# Brief:
Your answer should be the records again, unchanged in wording and free of images.

Content starts

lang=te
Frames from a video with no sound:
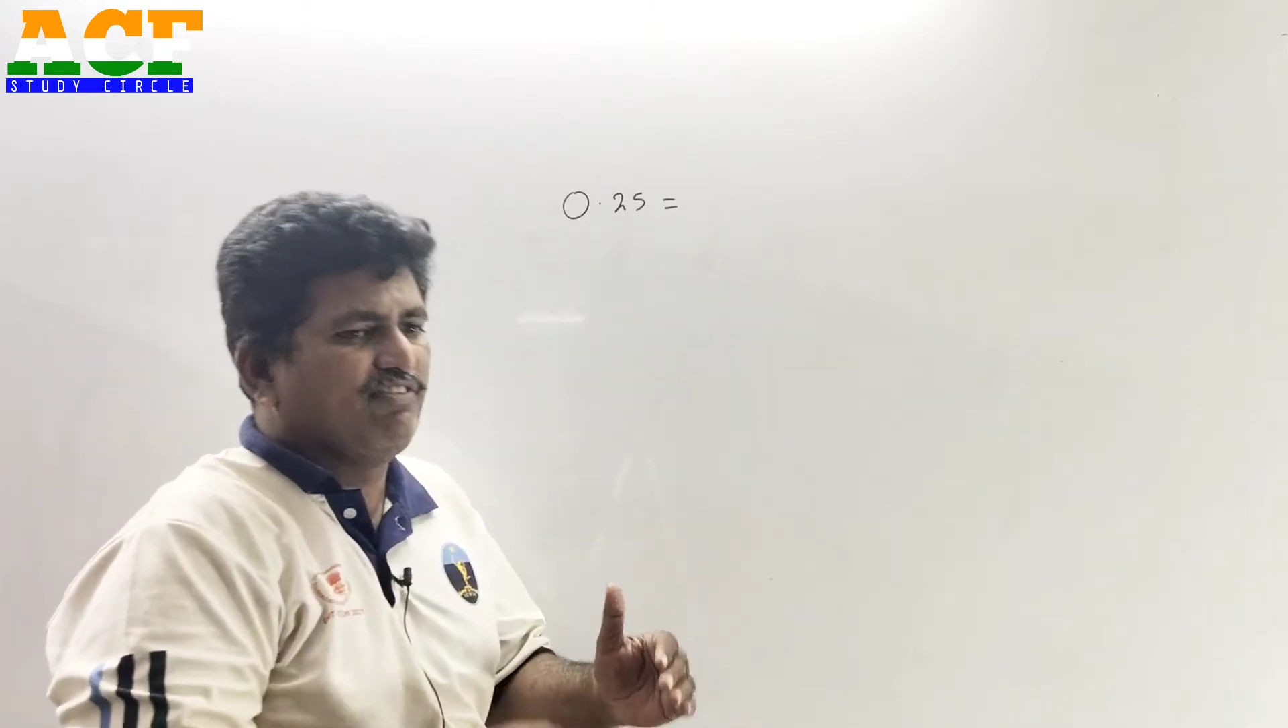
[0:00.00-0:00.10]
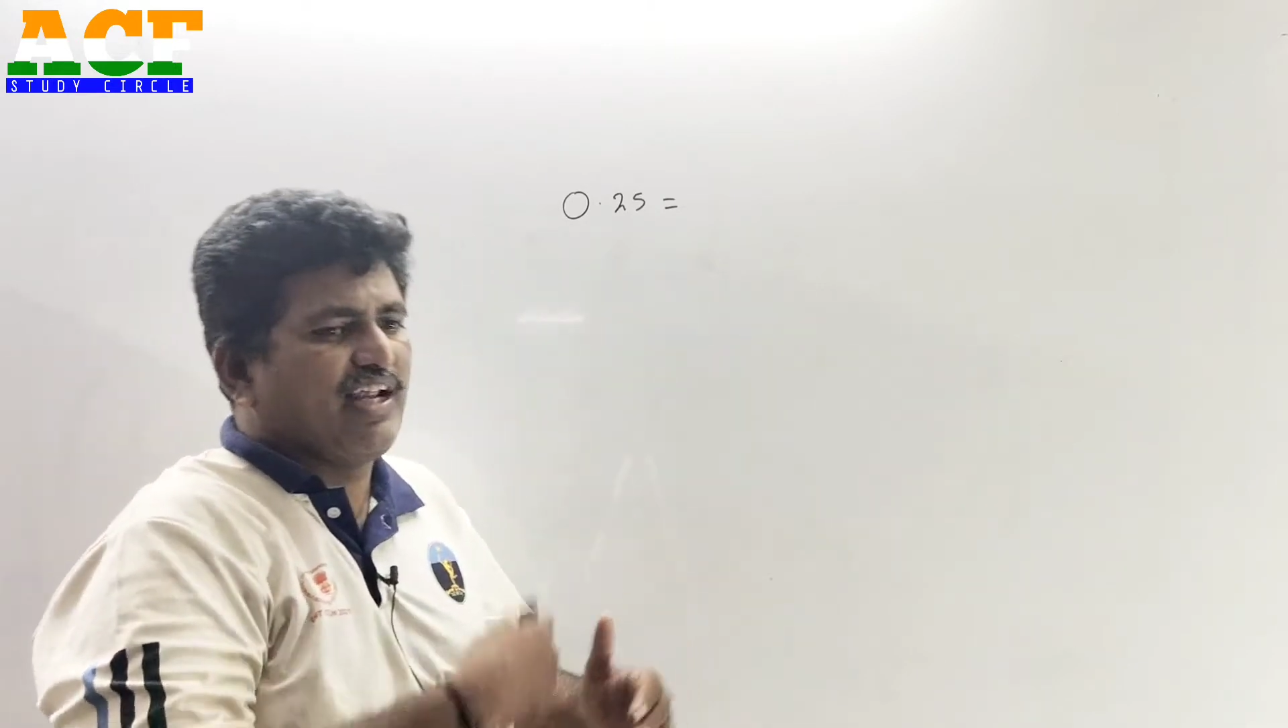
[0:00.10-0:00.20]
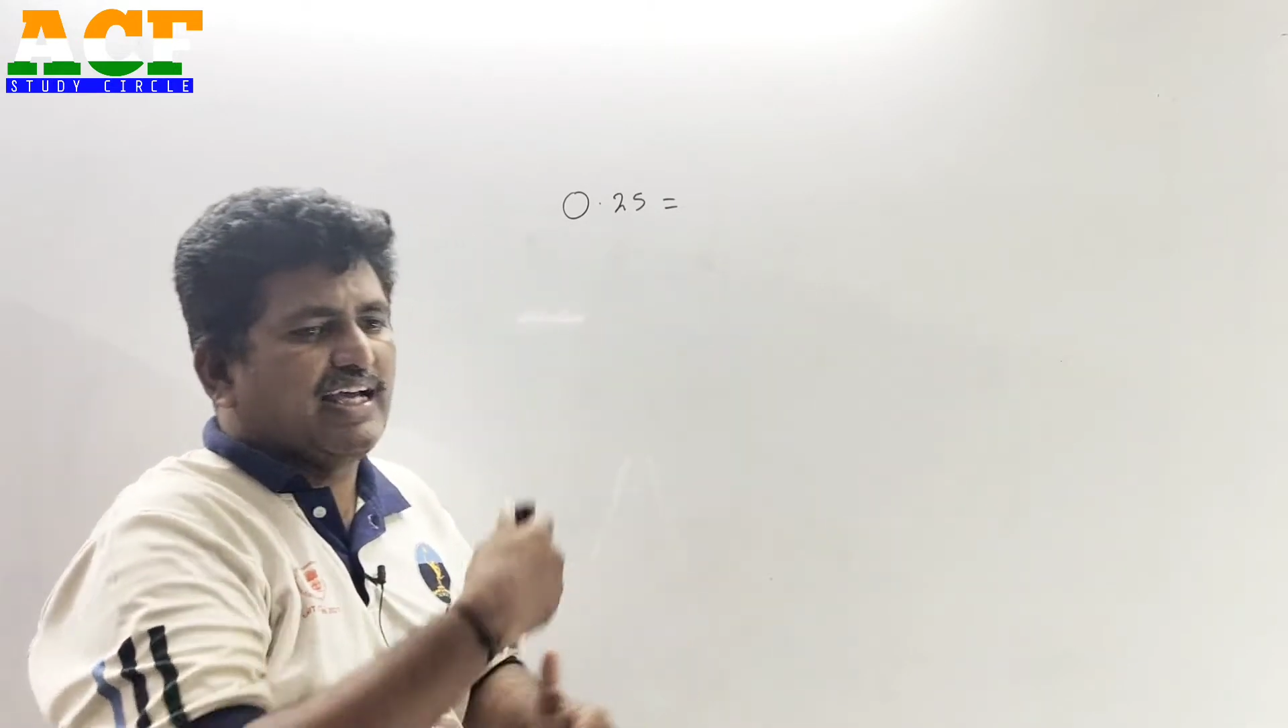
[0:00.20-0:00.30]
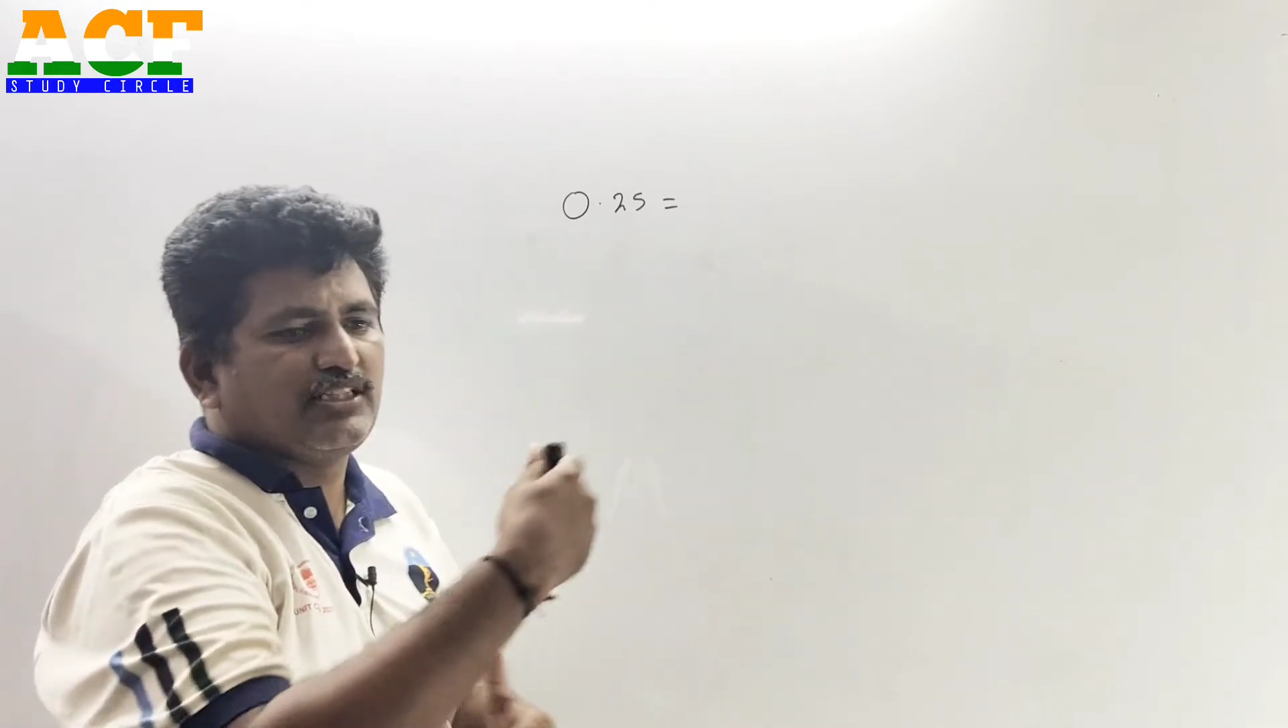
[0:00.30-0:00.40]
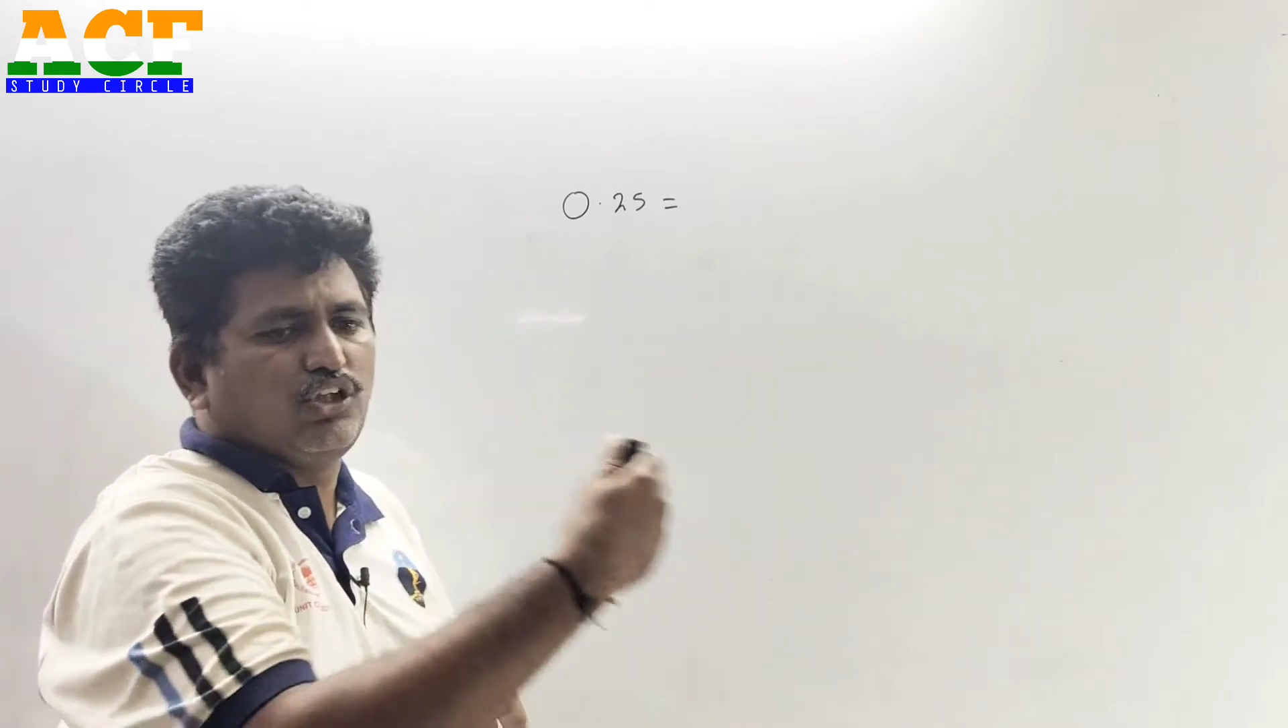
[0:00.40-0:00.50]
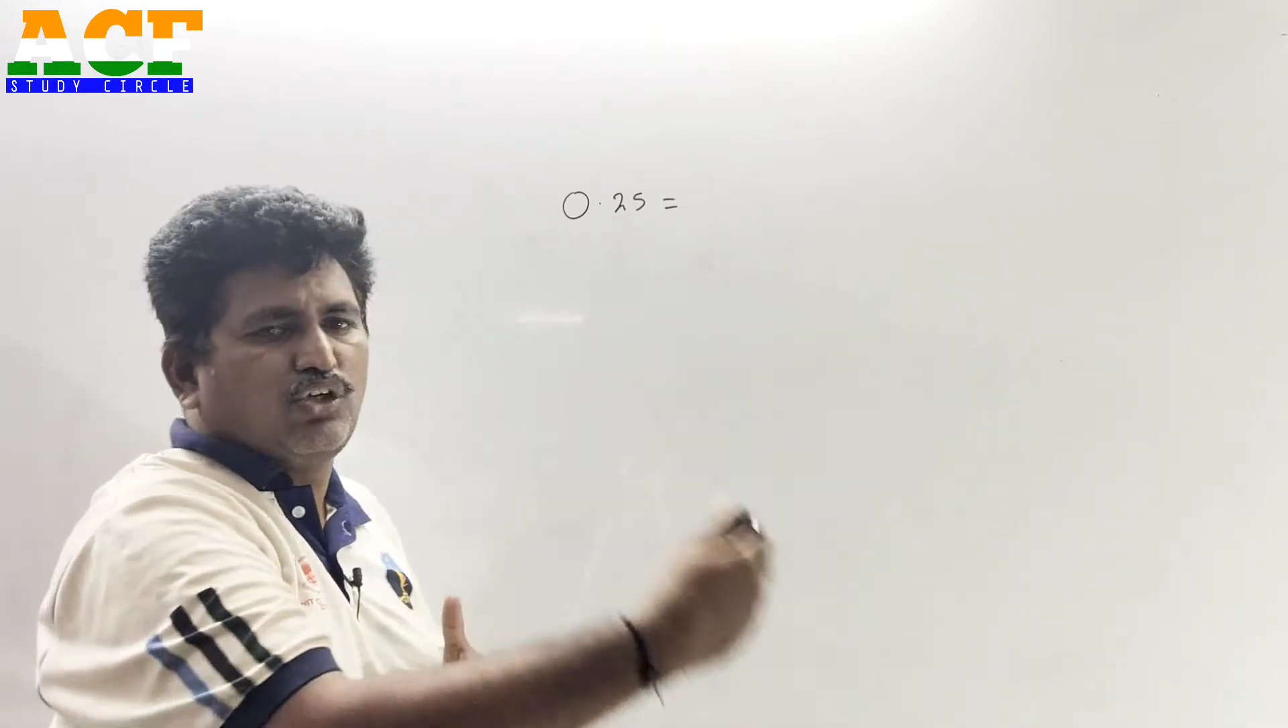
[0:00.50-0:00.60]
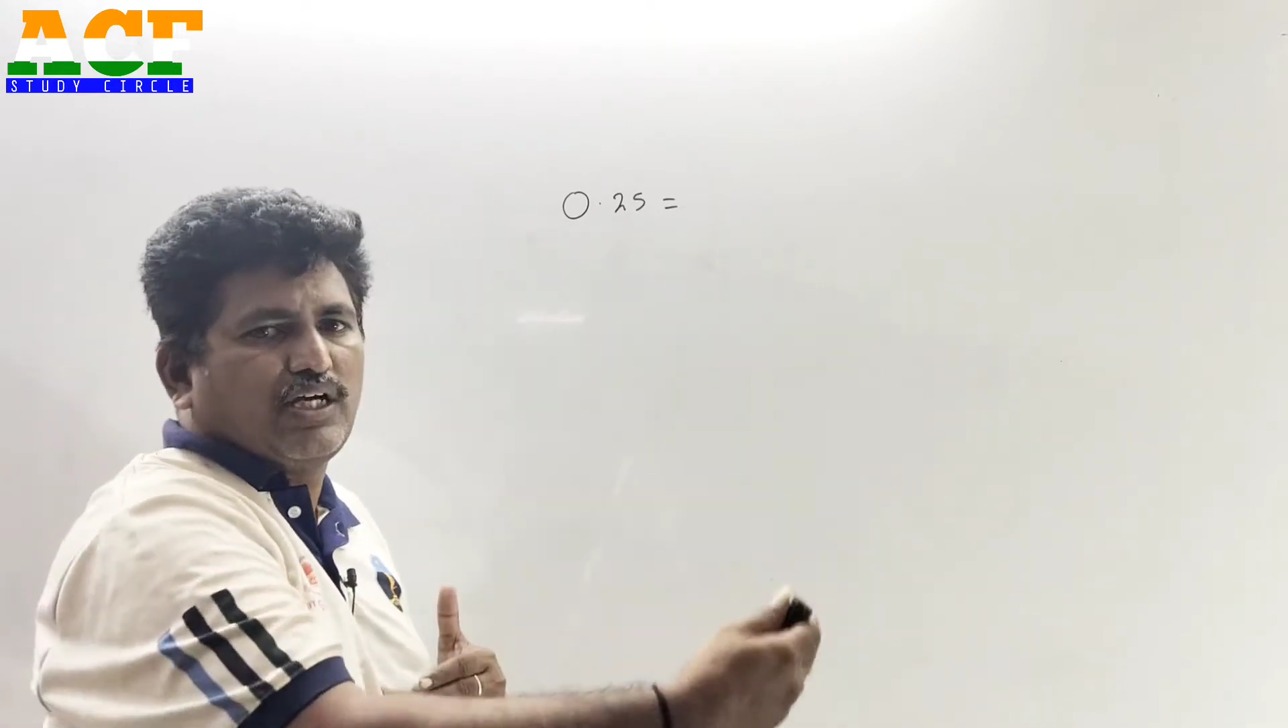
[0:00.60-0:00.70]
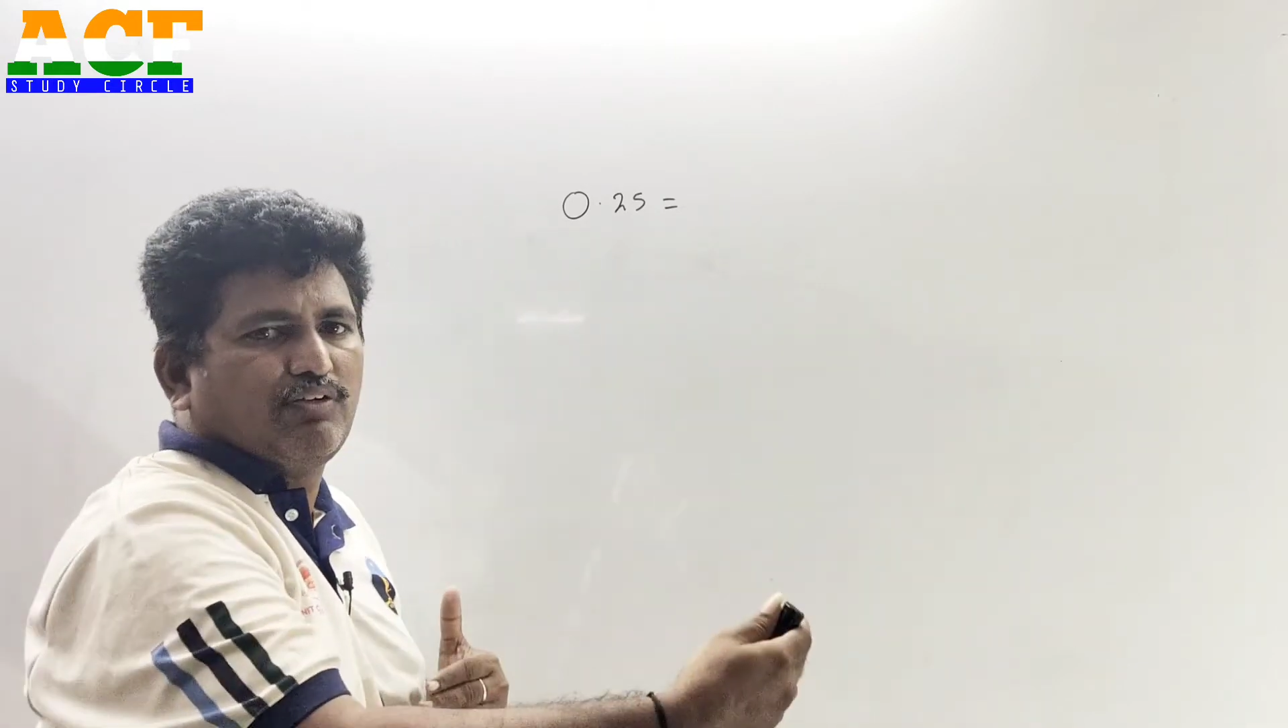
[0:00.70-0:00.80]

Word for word: ఫ్రాక్షన్లో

Content ends

# Task solution:
lang=te
Frames from a video with no sound:
[0:00.00-0:00.10]
[0:00.10-0:00.20]
[0:00.20-0:00.30]
[0:00.30-0:00.40]
[0:00.40-0:00.50]
[0:00.50-0:00.60]
[0:00.60-0:00.70]
[0:00.70-0:00.80]

Word for word: ఫ్రాక్షన్లో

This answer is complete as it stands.